This engaging piece of fluff, which owed more than a little to classic movie The Incredible Shrinking Man, was plotted by Stan Lee, scripted by Larry Lieber and stunningly illustrated by Jack Kirby & Dick Ayers.

Clearly, the character struck a chord with someone since – as the DC Comics-inspired superhero boom flourished – Pym was rapidly retooled as a full-fledged costumed do-gooder, debuting again with TTA #35 in ‘The Return of the Ant-Man’(Lee, Lieber, Kirby & Ayers). The plot concerns a raid by Soviet agents (this was during the height of Marvel’s “Commie-Buster” period when – a bit like now – every other villain was a Red somebody or other and rampaging socialism was a cultural bête noir) wherein Pym is captured and held prisoner in his own laboratory. Forced to disinter the abandoned shrinking gases and cybernetic devices he’d ambitiously built to communicate with ants, Dr. Pym soundly trounces the spies and resolves to use his powers for the good of Mankind…

The same creative team produced the next four adventures, beginning with ‘The Challenge of Comrade X!’ (#36) as an infallible Soviet super-spy is dispatched to destroy the Diminutive Daredevil, after which Ant-Man is temporarily ‘Trapped by the Protector!’ – a cunning jewel-thief and extortionist who ultimately proves no match for the Tiny Titan.

‘Betrayed by the Ants!’ features the debut of intellectual arch-foe Egghead, a maverick and mercenary research scientist who attempts to usurp the hero’s control of insects whilst ‘The Vengeance of the Scarlet Beetle!’ sees a momentary return to scary monster stories as a radioactively mutated, super-intelligent bug seeks to eradicate humanity with only Pym capable of stopping him…

Sol Brodsky replaced Ayers as inker for ‘The Day that Ant-Man Failed!’ in #40, as a deadly Hijacker robbing freight trucks pushes the shrinking inventor to new heights of ingenuity, after which Kirby moved on: his lavishly experimental perspectival flamboyance replaced by the comforting realism and enticing human scale of Don Heck who limned a classy alien invasion yarn in ‘Prisoner of the Slave World!’ before depicting a mesmerising menace who controls people with ‘The Voice of Doom’ in TTA #42.

The following issue H. E. Huntley (AKA veteran writer/artist Ernie Hart) replaced Lieber as scripter with ‘The Mad Master of Time’: a run-of-the-mill mad – or, rather, disgruntled and misguided – scientist yarn. With the next issue (#44) Kirby returned to pencil a significant change to the series….

Inked by Heck, ‘The Creature from Kosmos’ introduces The Wasp – Pym’s bon vivant crime-fighting partner Janet Van Dyne – in a double-length tale featuring a murderous alien marauder who kills her father. There was even an expanded secret origin for Ant-Man: a rare and uncharacteristic display of depth revealing that Pym was actually a tragic widower. When his Hungarian wife Maria was murdered by Communist agents, it irrevocably changed the young scientist from a sedentary scholar into a driven man of action….

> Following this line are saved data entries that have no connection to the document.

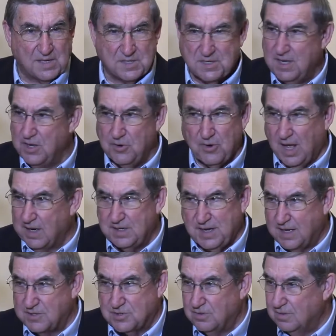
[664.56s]
a sea, you're not a
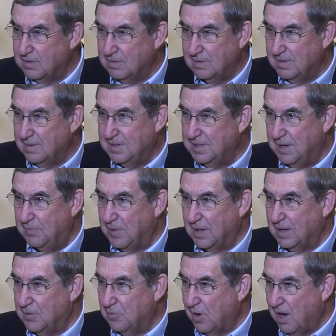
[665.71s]
desert,
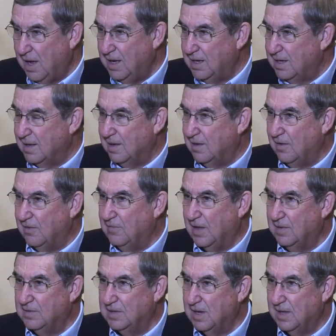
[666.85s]
typically, right? Uh, uh,
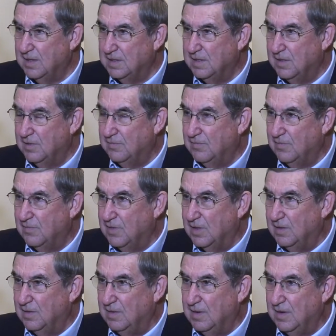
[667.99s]
uh, the, the
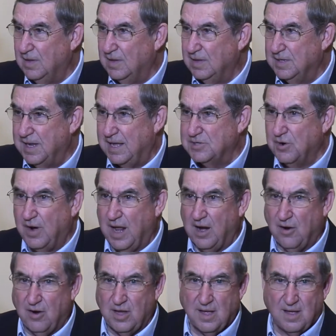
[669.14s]
desert
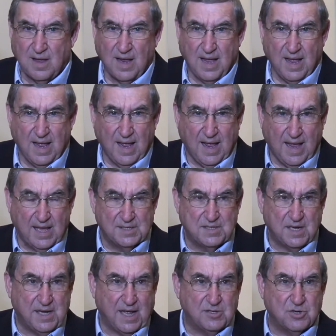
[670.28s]
area is a
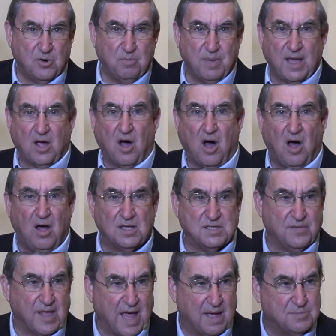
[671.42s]
desert because of
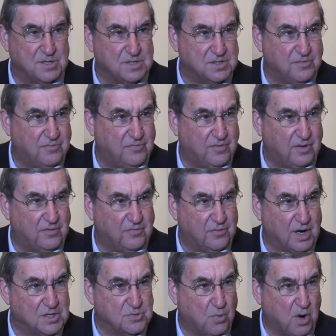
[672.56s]
the absence of, of
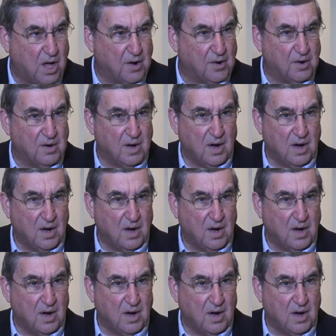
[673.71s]
fresh water.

Ant-Man uses his discoveries to endow bereaved and vengeful Janet with the power to shrink and grow wings and she becomes his crime-fighting partner. In double-quick time they overcome ‘The Terrible Traps of Egghead’ (Lee, Huntley & Heck) before travelling to Greece to thwart another alien invasion ‘When Cyclops Walks the Earth!’

Back in the USA, the Diminutive Duo battle magic trumpeter Trago in ‘Music to Scream By’ and defeat an avaricious weapons designer who builds himself a unique battle suit to become super-thief ‘The Porcupine!’: all serving as placeholding before the next big change which manifests with Tales to Astonish #49’s ‘The Birth of Giant-Man!’.

Lee scripted and Heck inked Kirby who had returned to pencil the epic story of how Pym learns to enlarge as well as reduce his stature, just in time to tackle the threat of trans-dimensional kidnapper The Eraser. In the next issue Steve Ditko inked The King in ‘The Human Top’, the first episode of a 2-part tale showing how our hero struggles to adapt to his new strength and abilities.

The blistering conclusion ‘Showdown with the Human Top!’ was inked by Ayers who would go on to draw the bulk of the succeeding stories until the series’ demise. Moreover, with this issue (#51) back-up feature The Wonderful Wasp Tells a Tale began. It initially mixed sci-fi mystery vignettes narrated by the heroine, fact-features and solo adventures, before evolving into Marvel’s first female starring solo feature. Here however Janet is simply a whimsical narrator detailing chilling space thriller ‘Somewhere Waits a Wobbow!’ (actually related by Lee, Lieber & George Roussos in his Marvel identity of George Bell).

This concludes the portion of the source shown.